## WORK ORDER
Transcribe, word for word, every line from the one containing "[0:02.00-0:03.00]" through the final line of the records, and omit the pictures.

## AVAILABLE RECORDS
-- Opening Marker --
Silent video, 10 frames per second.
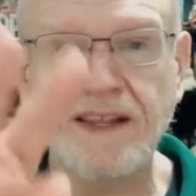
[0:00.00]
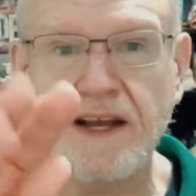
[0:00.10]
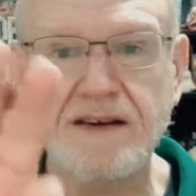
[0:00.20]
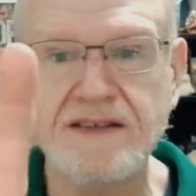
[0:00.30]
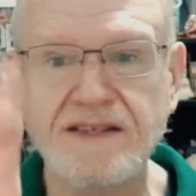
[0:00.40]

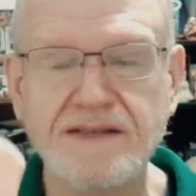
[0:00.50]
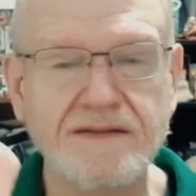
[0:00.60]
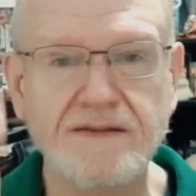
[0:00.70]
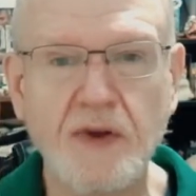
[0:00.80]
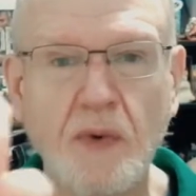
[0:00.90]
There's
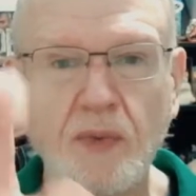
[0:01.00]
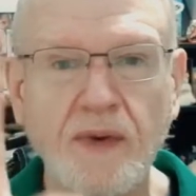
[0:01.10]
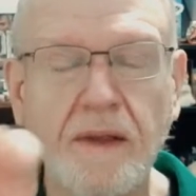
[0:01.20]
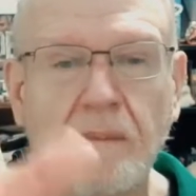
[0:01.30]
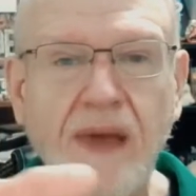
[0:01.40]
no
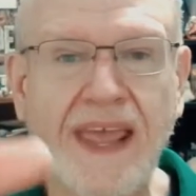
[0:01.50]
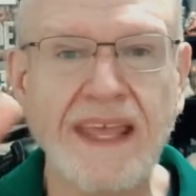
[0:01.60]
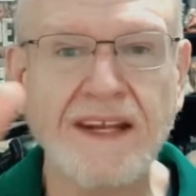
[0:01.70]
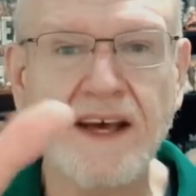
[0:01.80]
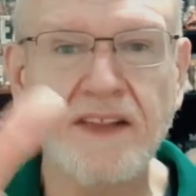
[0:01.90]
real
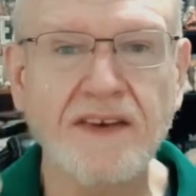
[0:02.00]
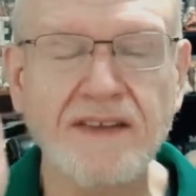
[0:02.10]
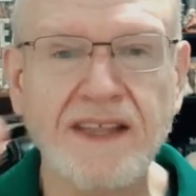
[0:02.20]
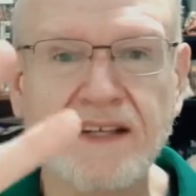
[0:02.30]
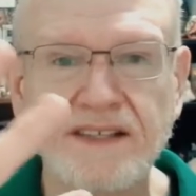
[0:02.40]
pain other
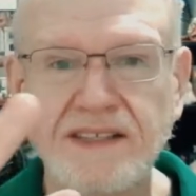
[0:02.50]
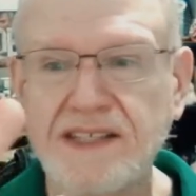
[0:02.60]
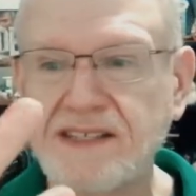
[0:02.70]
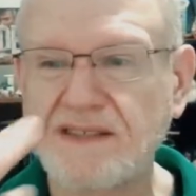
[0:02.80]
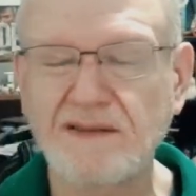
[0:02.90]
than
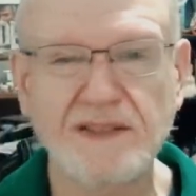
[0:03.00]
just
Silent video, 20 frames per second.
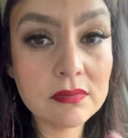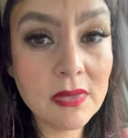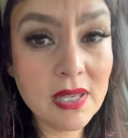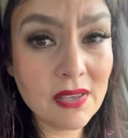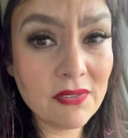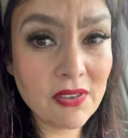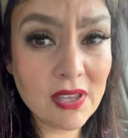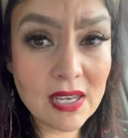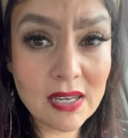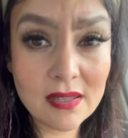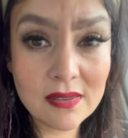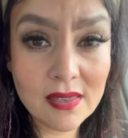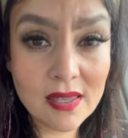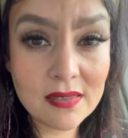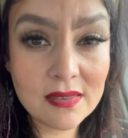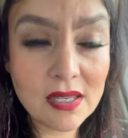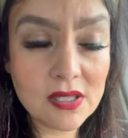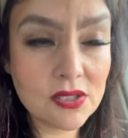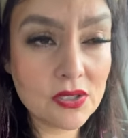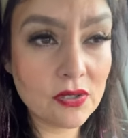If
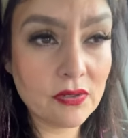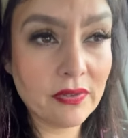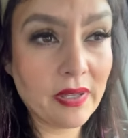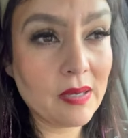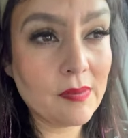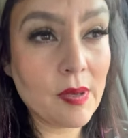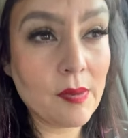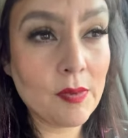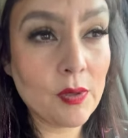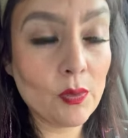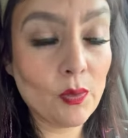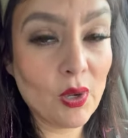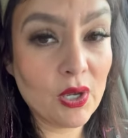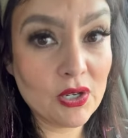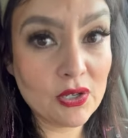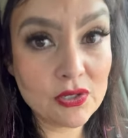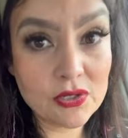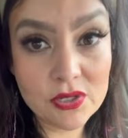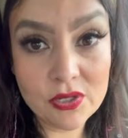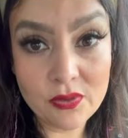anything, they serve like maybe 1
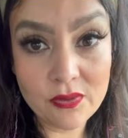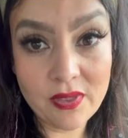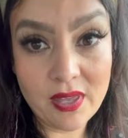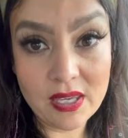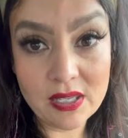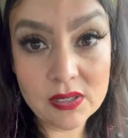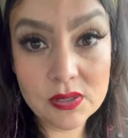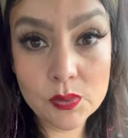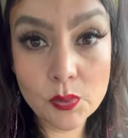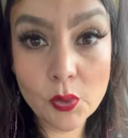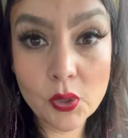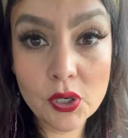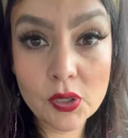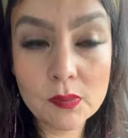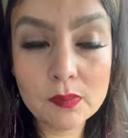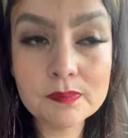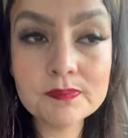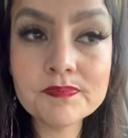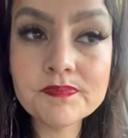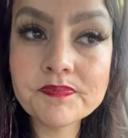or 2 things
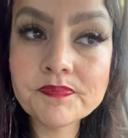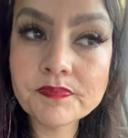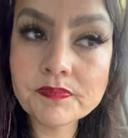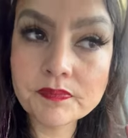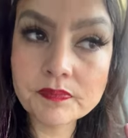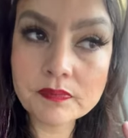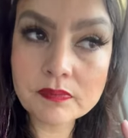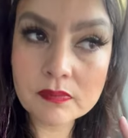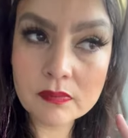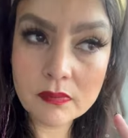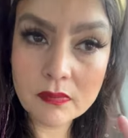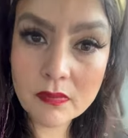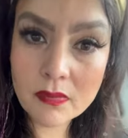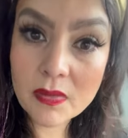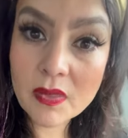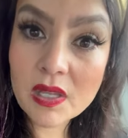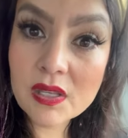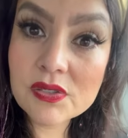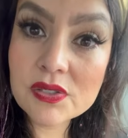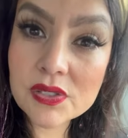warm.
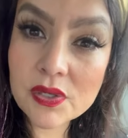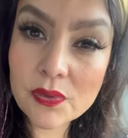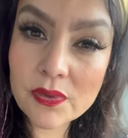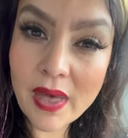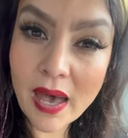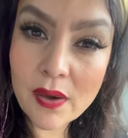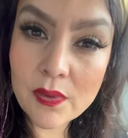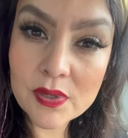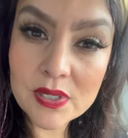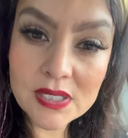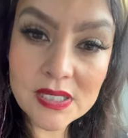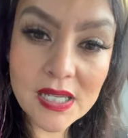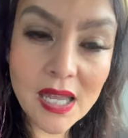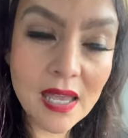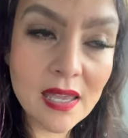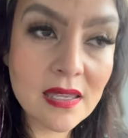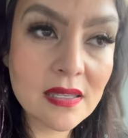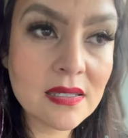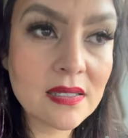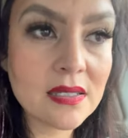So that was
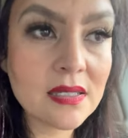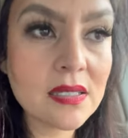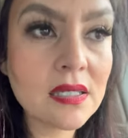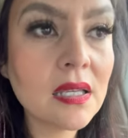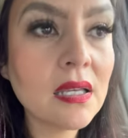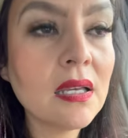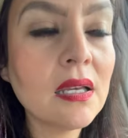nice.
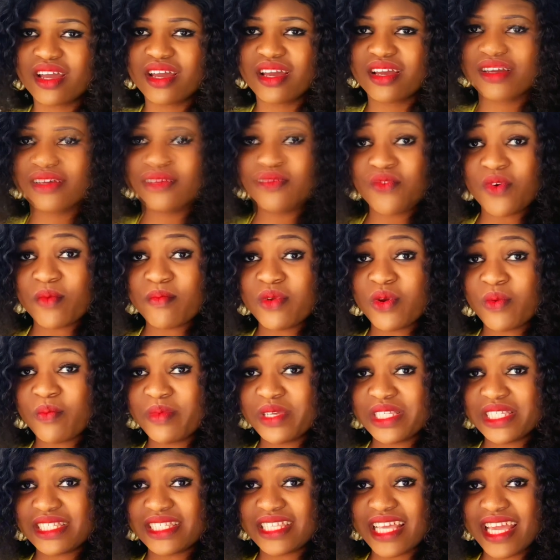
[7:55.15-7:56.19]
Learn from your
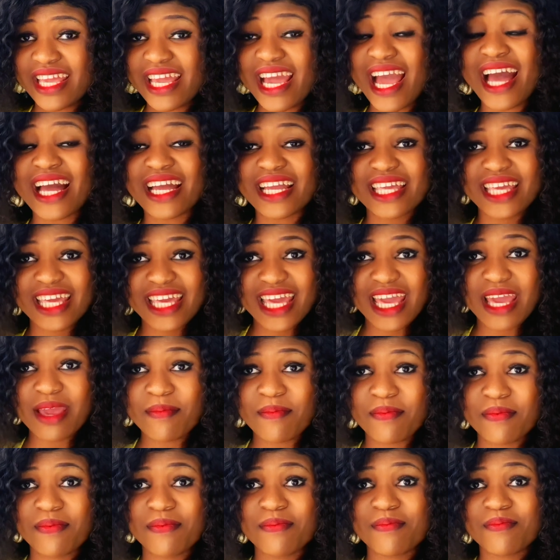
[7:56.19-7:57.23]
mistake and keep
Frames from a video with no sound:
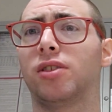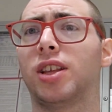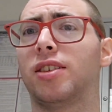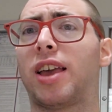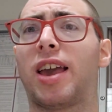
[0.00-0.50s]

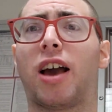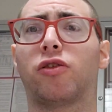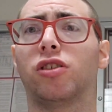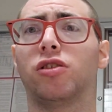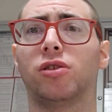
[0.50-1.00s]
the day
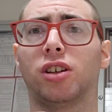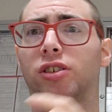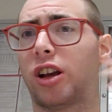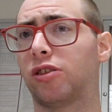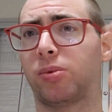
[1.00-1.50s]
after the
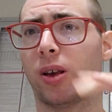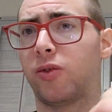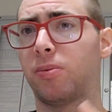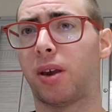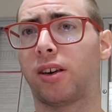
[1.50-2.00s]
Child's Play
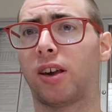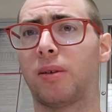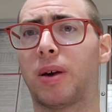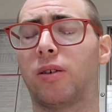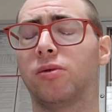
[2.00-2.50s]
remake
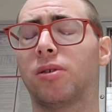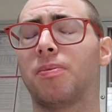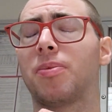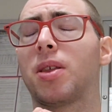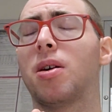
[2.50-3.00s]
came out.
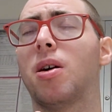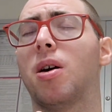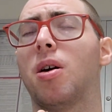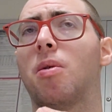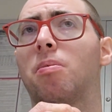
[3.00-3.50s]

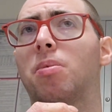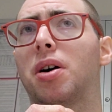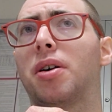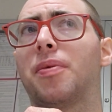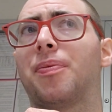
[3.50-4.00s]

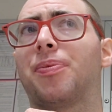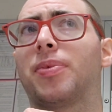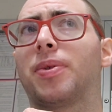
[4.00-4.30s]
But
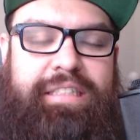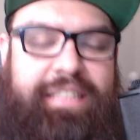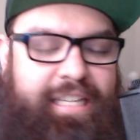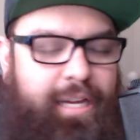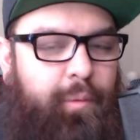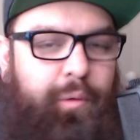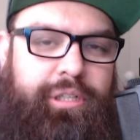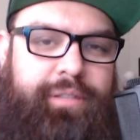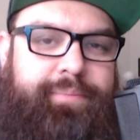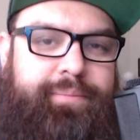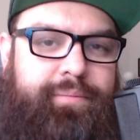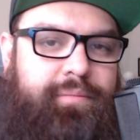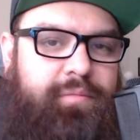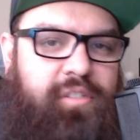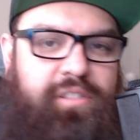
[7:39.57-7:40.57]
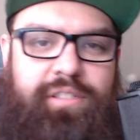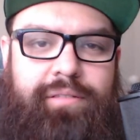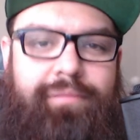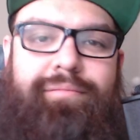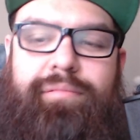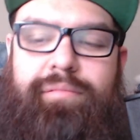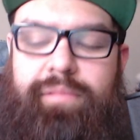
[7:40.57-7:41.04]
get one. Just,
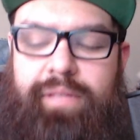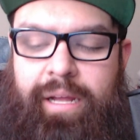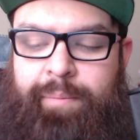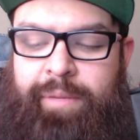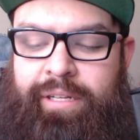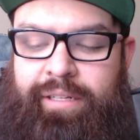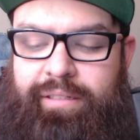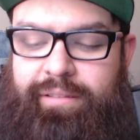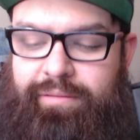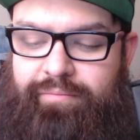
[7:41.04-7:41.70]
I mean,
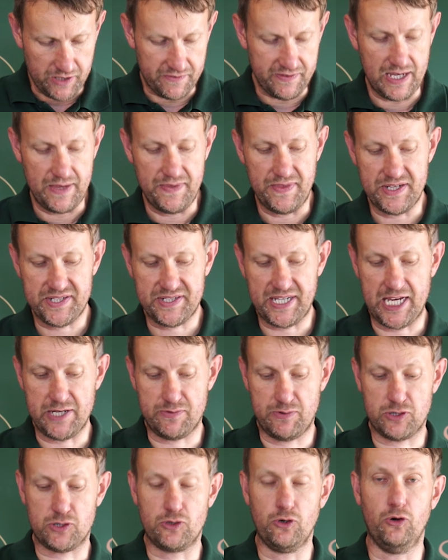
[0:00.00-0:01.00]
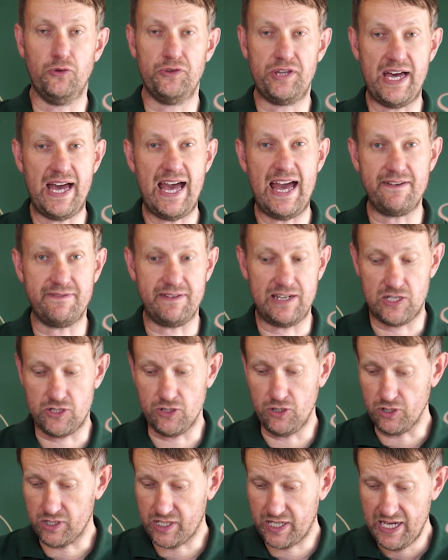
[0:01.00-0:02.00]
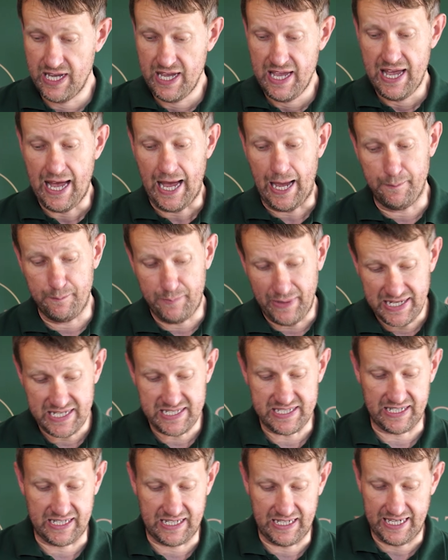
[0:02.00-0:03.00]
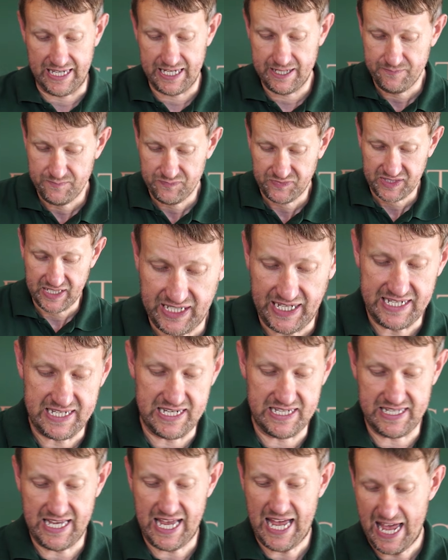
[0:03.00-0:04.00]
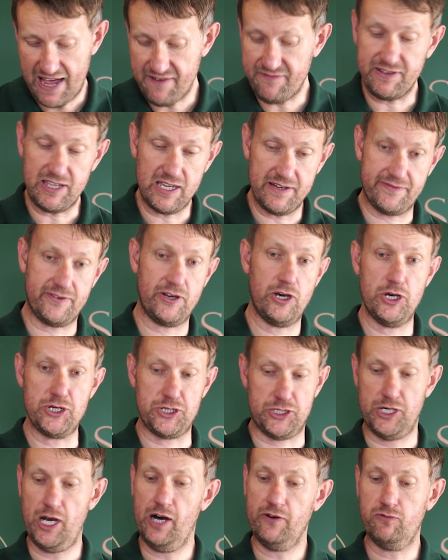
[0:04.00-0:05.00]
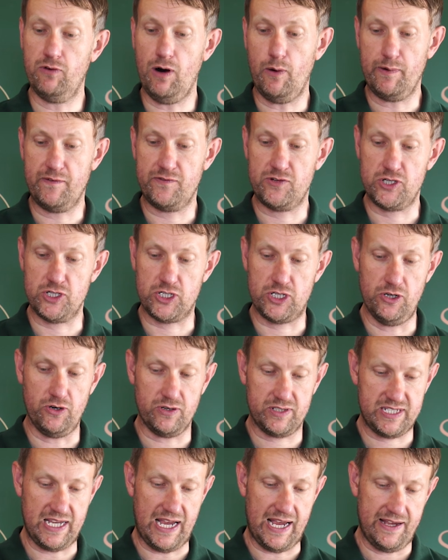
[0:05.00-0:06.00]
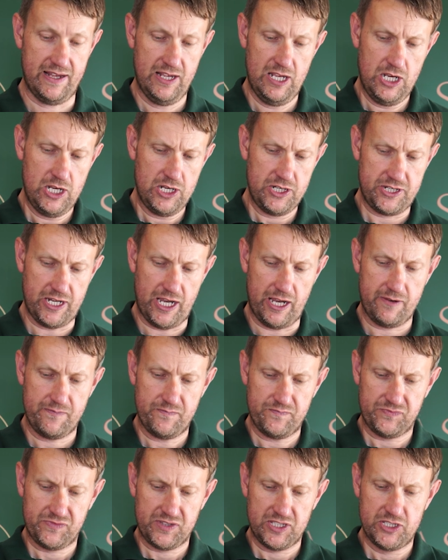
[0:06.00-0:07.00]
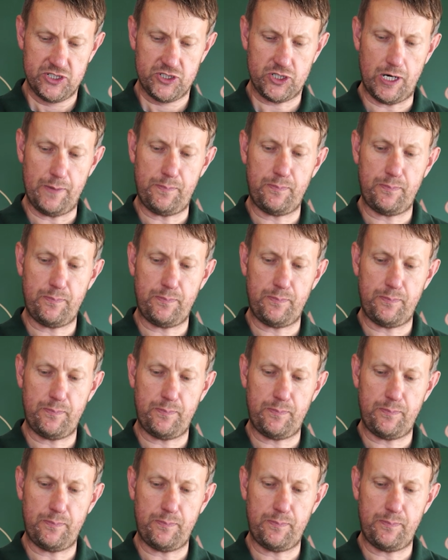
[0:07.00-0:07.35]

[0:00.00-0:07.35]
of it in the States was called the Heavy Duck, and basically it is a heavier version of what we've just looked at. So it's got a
-- Closing Marker --
## WRITTEN SOLUTION
[0:02.00-0:03.00]
[0:03.00-0:04.00]
[0:04.00-0:05.00]
[0:05.00-0:06.00]
[0:06.00-0:07.00]
[0:07.00-0:07.35]

[0:00.00-0:07.35]
of it in the States was called the Heavy Duck, and basically it is a heavier version of what we've just looked at. So it's got a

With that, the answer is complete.